SpaceCore is aimed at people writing optimization, inverse-problem, optimal transport, semidefinite programming, or scientific ML algorithms that should not be tied to one backend.
It is most useful when you want the mathematical model to stay stable while the execution backend changes.
Base install:
pip install spacecoreWith JAX support:
pip install "spacecore[jax]"With PyTorch support:
pip install "spacecore[torch]"spacecore[jax]installs optional JAX support.- GPU users should install the appropriate CUDA-enabled JAX build first, following the official JAX installation guide.
spacecore[torch]installs optional PyTorch support fortorch.Tensorbackends.- GPU users should install the appropriate CUDA-enabled PyTorch build first, following the official PyTorch installation guide.
For local development:
python -m pip install -e ".[dev]"For a complete example of regularized optimal transport problem, see the model is written once and solved with NumPy/JAX backends and its notebook.

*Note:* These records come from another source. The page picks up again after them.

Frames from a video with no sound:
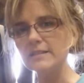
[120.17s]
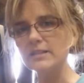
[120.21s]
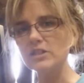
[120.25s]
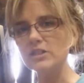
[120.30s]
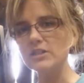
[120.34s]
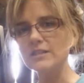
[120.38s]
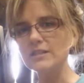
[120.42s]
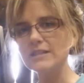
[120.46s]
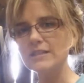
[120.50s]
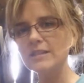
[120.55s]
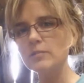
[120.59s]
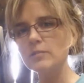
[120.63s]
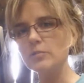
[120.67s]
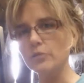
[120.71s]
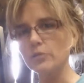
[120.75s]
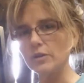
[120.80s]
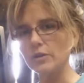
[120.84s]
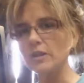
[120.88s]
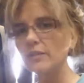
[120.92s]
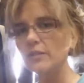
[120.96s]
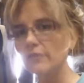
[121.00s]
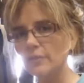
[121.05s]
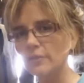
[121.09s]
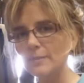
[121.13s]
to just sit and
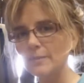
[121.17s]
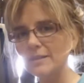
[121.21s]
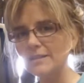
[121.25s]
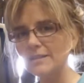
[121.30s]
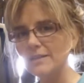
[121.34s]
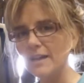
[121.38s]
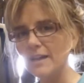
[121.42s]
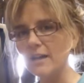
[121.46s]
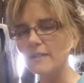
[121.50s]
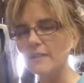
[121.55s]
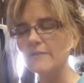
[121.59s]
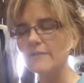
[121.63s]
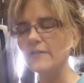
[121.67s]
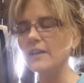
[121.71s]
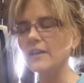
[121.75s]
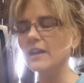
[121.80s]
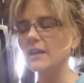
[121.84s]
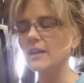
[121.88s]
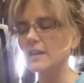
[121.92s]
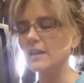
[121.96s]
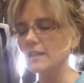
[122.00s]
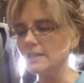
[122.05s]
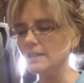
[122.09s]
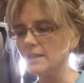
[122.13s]
breathe for myself
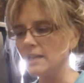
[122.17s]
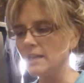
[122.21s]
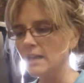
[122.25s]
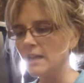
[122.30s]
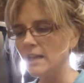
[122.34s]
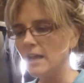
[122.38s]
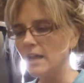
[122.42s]
and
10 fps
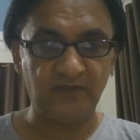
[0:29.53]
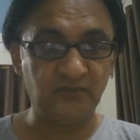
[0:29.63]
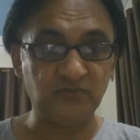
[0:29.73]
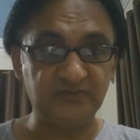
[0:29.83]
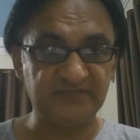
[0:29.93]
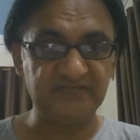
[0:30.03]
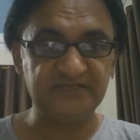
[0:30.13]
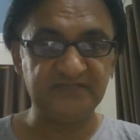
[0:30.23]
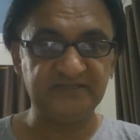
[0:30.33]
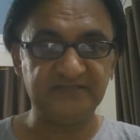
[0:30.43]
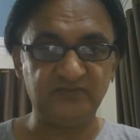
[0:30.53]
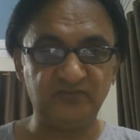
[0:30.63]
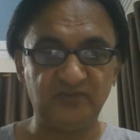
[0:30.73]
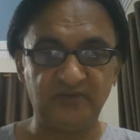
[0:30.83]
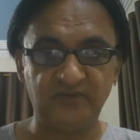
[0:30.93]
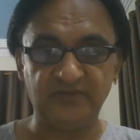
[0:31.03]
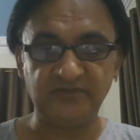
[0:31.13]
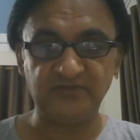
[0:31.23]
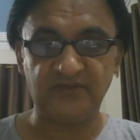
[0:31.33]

those teachers who are going to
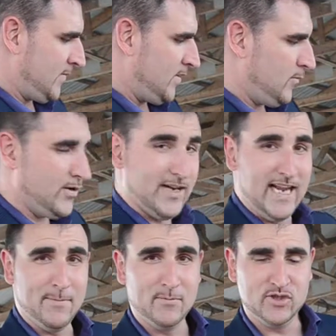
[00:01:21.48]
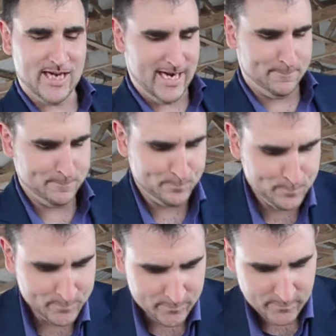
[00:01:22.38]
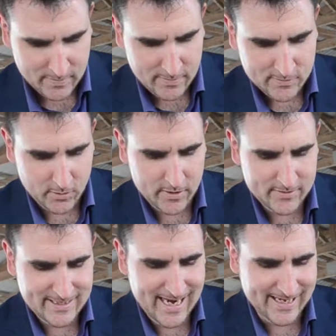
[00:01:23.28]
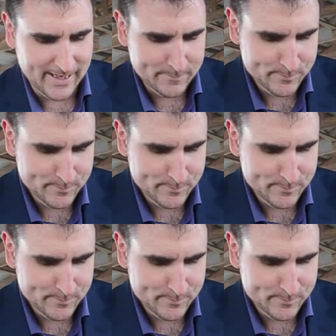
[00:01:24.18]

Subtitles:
I'm going to name him Jay. So here's the idea.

The hosted documentation is available here.
The documentation website is built with Sphinx from docs/source.
Install the documentation dependencies:
python -m pip install -e ".[docs]"Build the local HTML documentation:
sphinx-build -b html docs/source docs/build/htmlSpaceCore is currently experimental and under active development. The public API may still evolve.